Transfusion. 2008 Feb;48(2):365-72. Epub 2007 Nov 19.
- PubMed ID
- 18028269 [ View in PubMed]
- Abstract
BACKGROUND: The Kidd blood group antigens Jka and Jkb are encoded by the red blood cell (RBC) urea transporter gene. Homozygosity for silent JK alleles results in the rare Jk(a-b-) phenotype. To date, seven JKnull alleles have been identified, and of these, two are more frequent in the Polynesians and Finns. This study reports the identification of other JKnull alleles in Jk(a-b-) individuals of different ethnic or geographic origins. STUDY DESIGN AND METHODS: Nine Jk(a-b-) samples and a sample from a Jk(a-b+) mother of a Jk(a+b-) baby were investigated. Polymerase chain reaction amplification and sequence analysis of the JK gene was performed. Western blotting and urea lysis were used to confirm Jk(a-b-) RBCs. RESULTS: Four novel alleles were identified: two different nonsense mutations, 202C>T (Gln68Stop) and 723delA (Ile262Stop) were identified on otherwise consensus JK*1 and JK*2 alleles, respectively. A missense mutation, 956C>T (Thr319Met), was identified in a JK*1 allele from an African-American and a JK*2 allele in two people of subcontinental Indian descent.

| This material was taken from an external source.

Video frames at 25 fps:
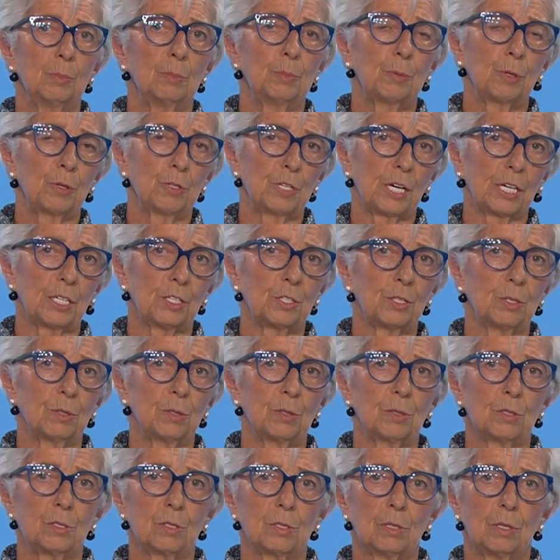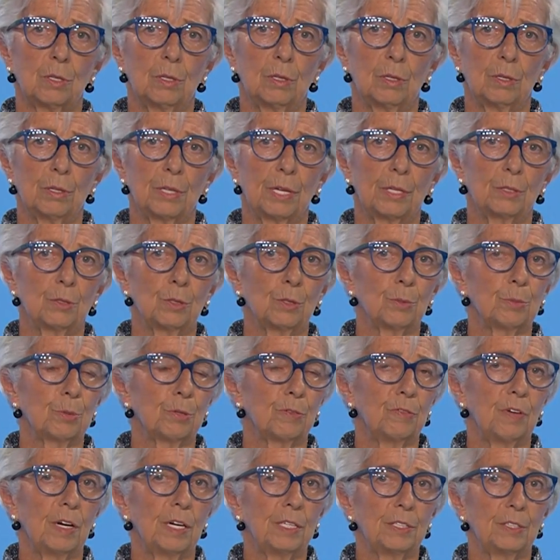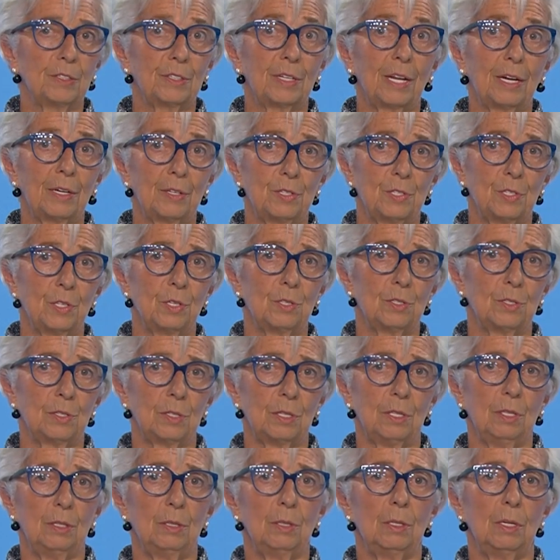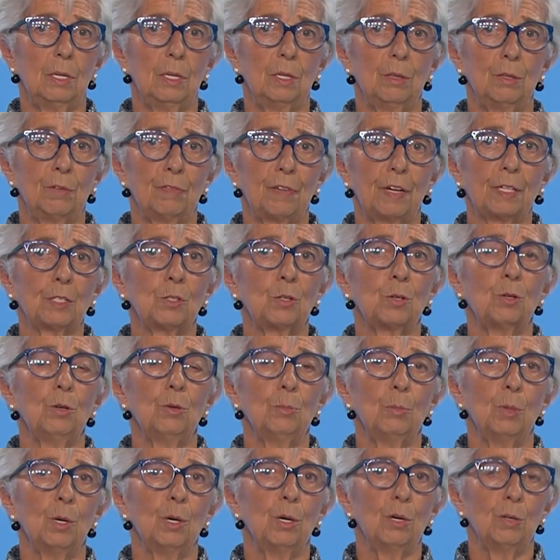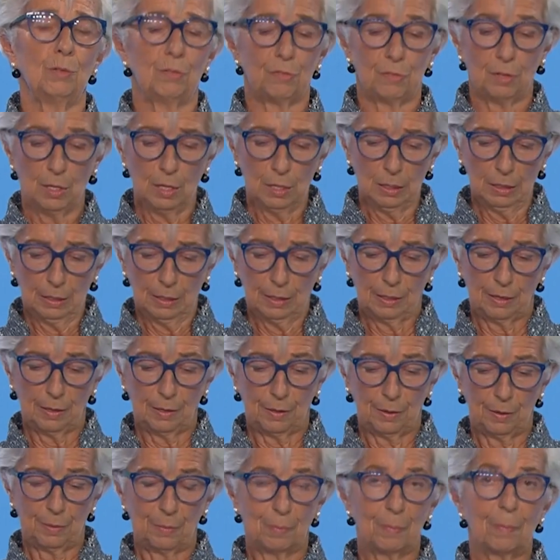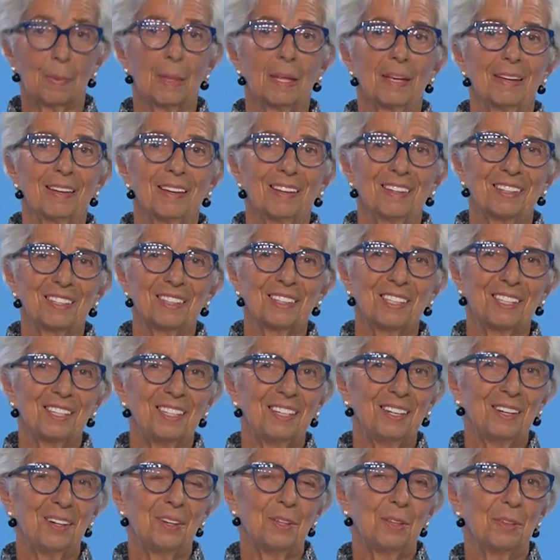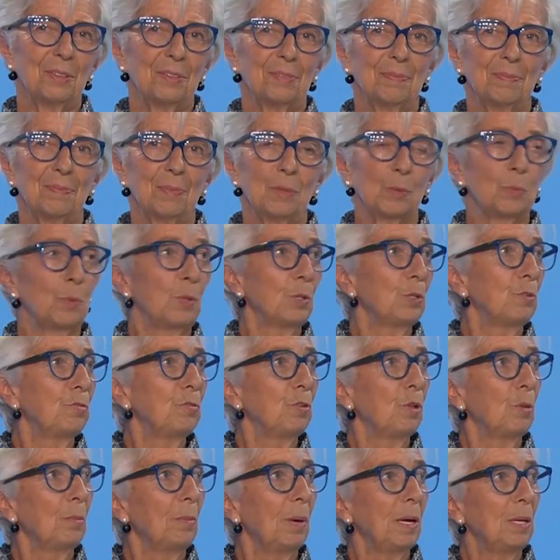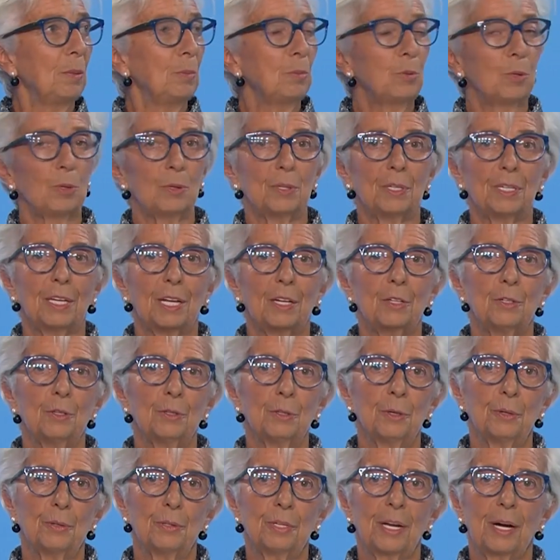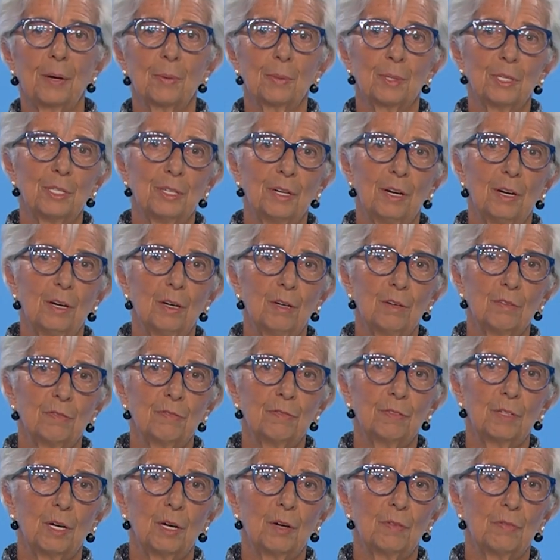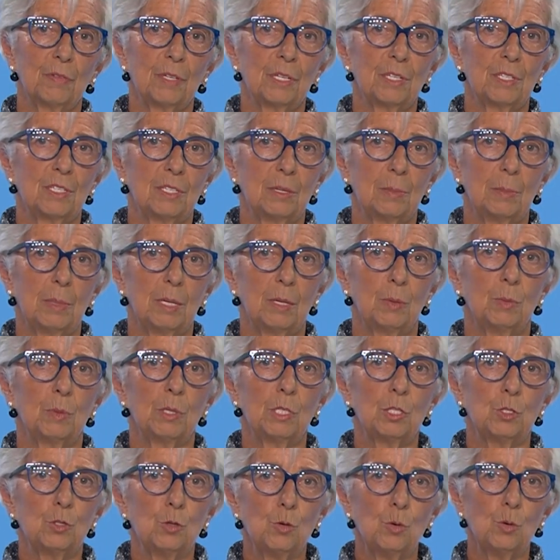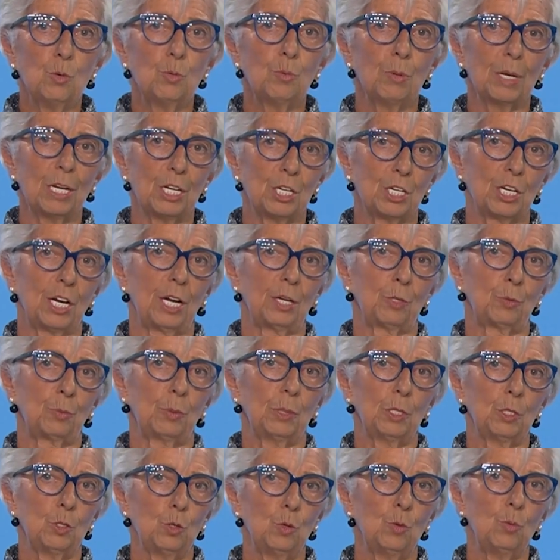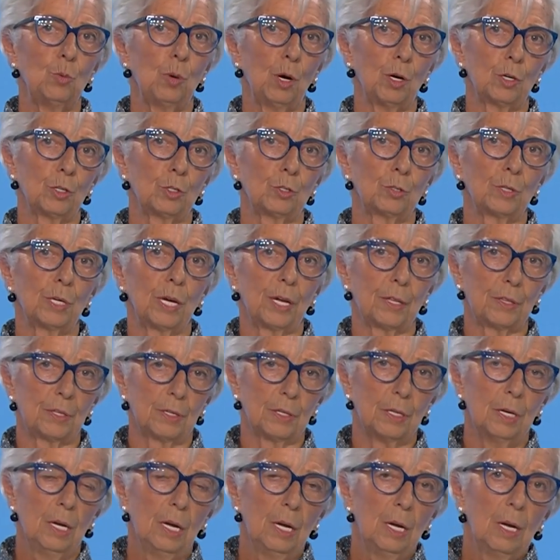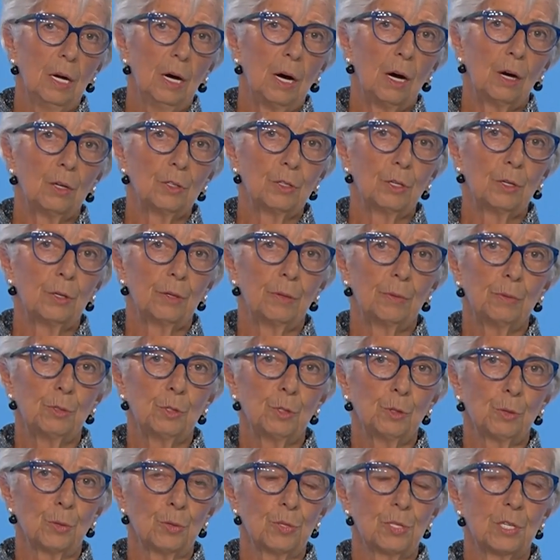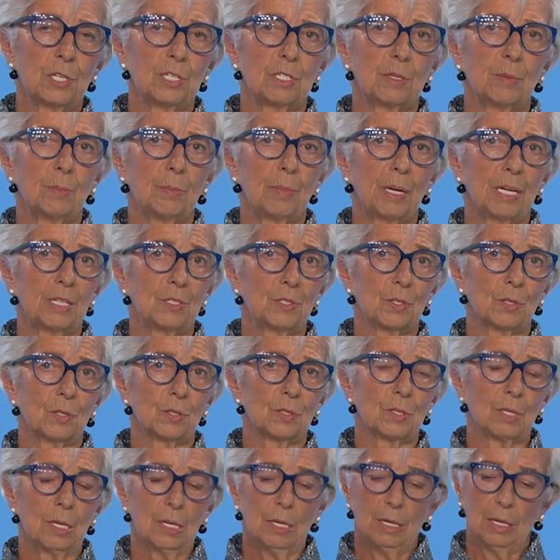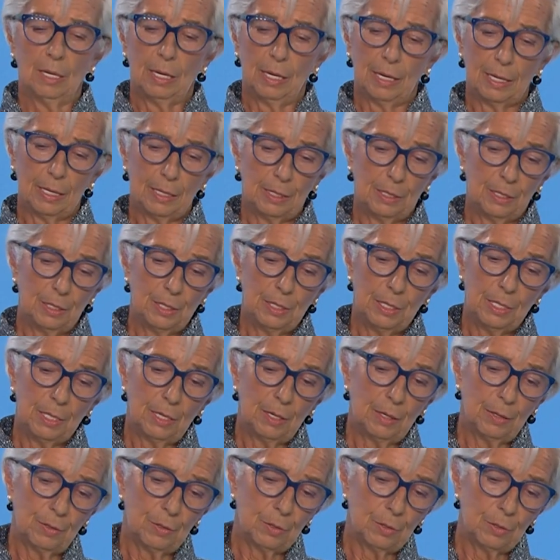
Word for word: projections, or they don't provide analysis in the vacuum of the wonderful main building and Eurotower of the ECB. We do reach out, we do work together on a Eurosystem basis. And the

Immunoblotting and urea lysis confirmed absence of JK glycoprotein in RBC membranes from a sample carrying the 956C>T mutation. Other previously described JKnull mutations were found in samples of origins other than in which they were first identified. CONCLUSION: The molecular bases of the Jk(a-b-) phenotype are diverse and this is the first report of JKnull alleles in individuals of African and subcontinental Indian descent. Although rare, these alleles should be taken into consideration when planning genotyping strategies for blood donors and patients.